WORK INSTRUCTION:
In the records below, take the line with "[24.30-24.50s]" and all lines after it, and copy them exactly, pictures excluded.

· · · · ·

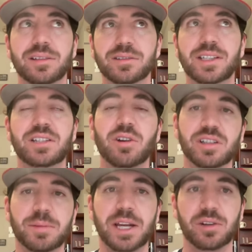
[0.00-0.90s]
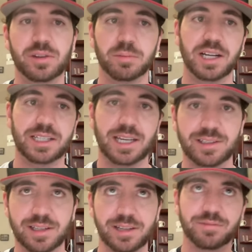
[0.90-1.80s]
They talked about it on the
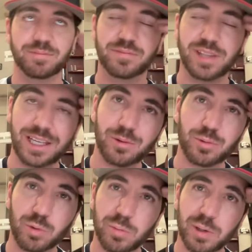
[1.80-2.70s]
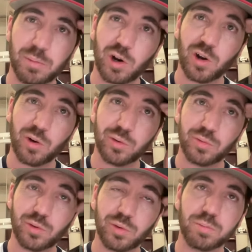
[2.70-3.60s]
broadcast. I think it was Ruben Amaro
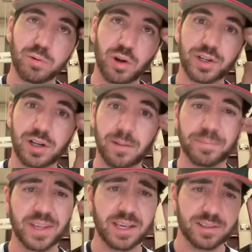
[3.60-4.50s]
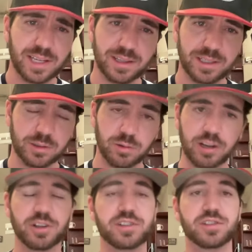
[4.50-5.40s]
who brought it up, saying that
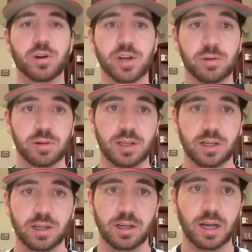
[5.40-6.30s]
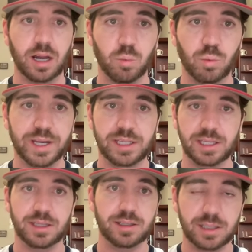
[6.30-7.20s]
Gregory Soto, when
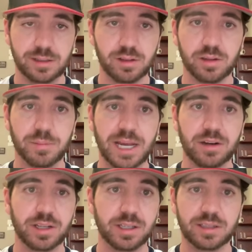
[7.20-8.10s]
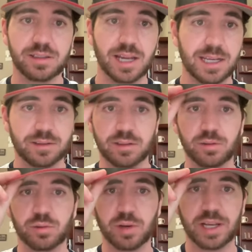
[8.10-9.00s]
he gets on the mound and gets guys
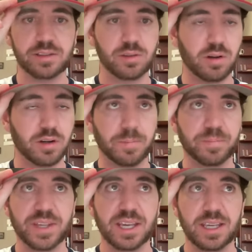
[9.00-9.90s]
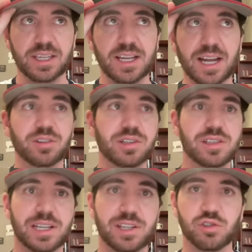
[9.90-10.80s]
two strikes on him, he kind of
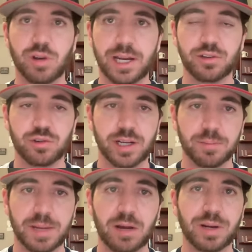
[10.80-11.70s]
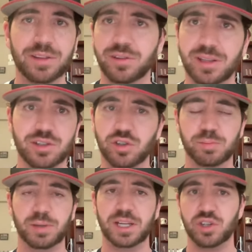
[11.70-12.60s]
looks like he's trying to strike him out rather than
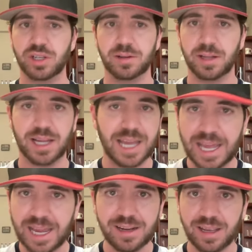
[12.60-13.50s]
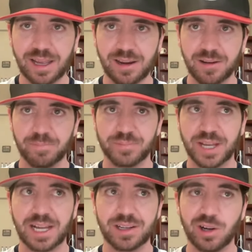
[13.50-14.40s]
just pitching ahead and
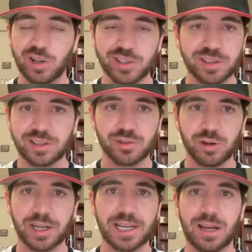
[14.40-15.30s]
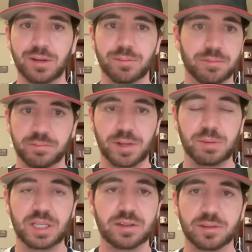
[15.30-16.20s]
not hunting the strikeout and
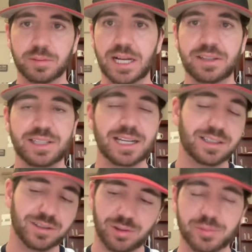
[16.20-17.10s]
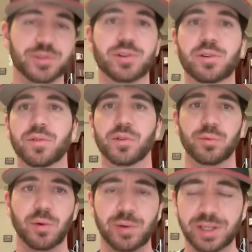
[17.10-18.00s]
maybe getting some contact, and he's almost
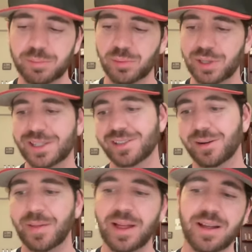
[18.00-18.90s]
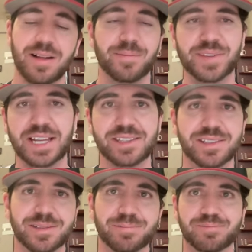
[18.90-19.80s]
overthrowing at points. So
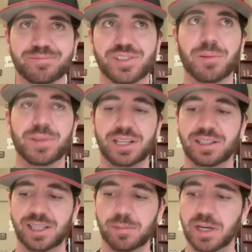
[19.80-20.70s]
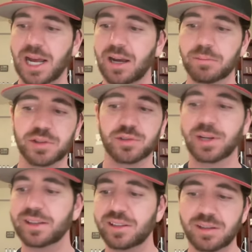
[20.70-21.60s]
that's something to keep an eye on. But
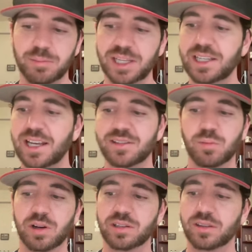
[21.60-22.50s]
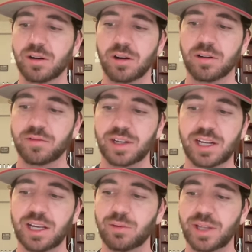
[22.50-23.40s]
Seranthony Domínguez worked a third of an
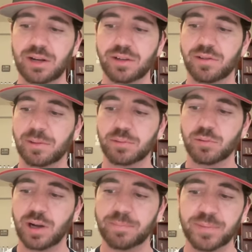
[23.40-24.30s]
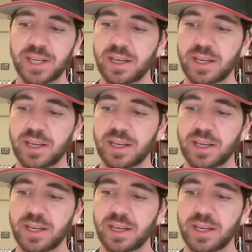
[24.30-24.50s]
inning without giving up a run.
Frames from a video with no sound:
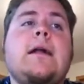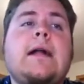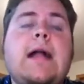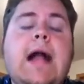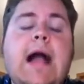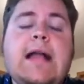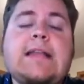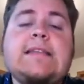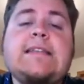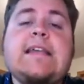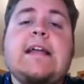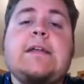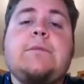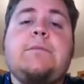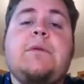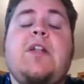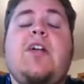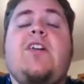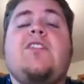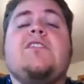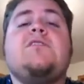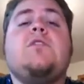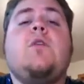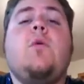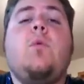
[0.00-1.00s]
contact, but
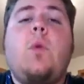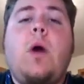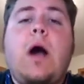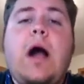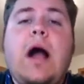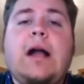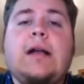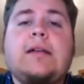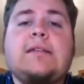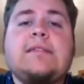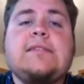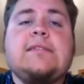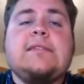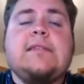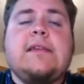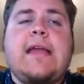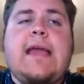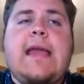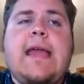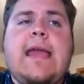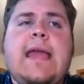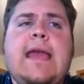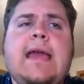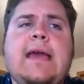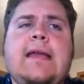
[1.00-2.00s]
also walks,
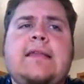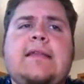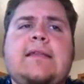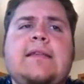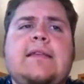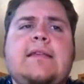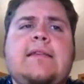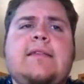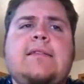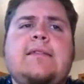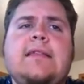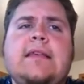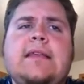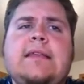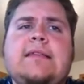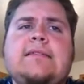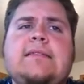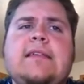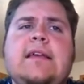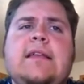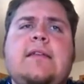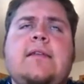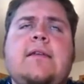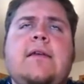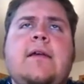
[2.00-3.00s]
and
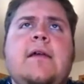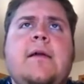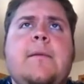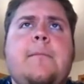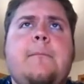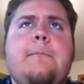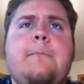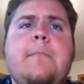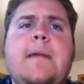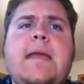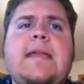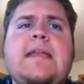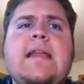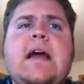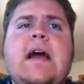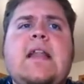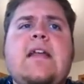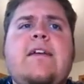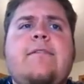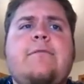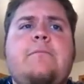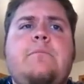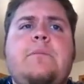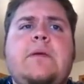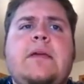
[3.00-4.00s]
things that may
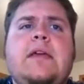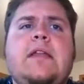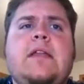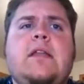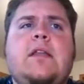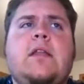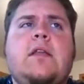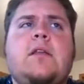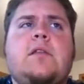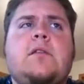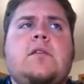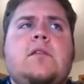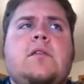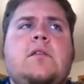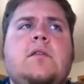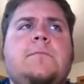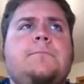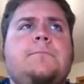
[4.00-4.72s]
not have been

· · · · ·

TASK RESPONSE:
[24.30-24.50s]
inning without giving up a run.
Frames from a video with no sound:
[0.00-1.00s]
contact, but
[1.00-2.00s]
also walks,
[2.00-3.00s]
and
[3.00-4.00s]
things that may
[4.00-4.72s]
not have been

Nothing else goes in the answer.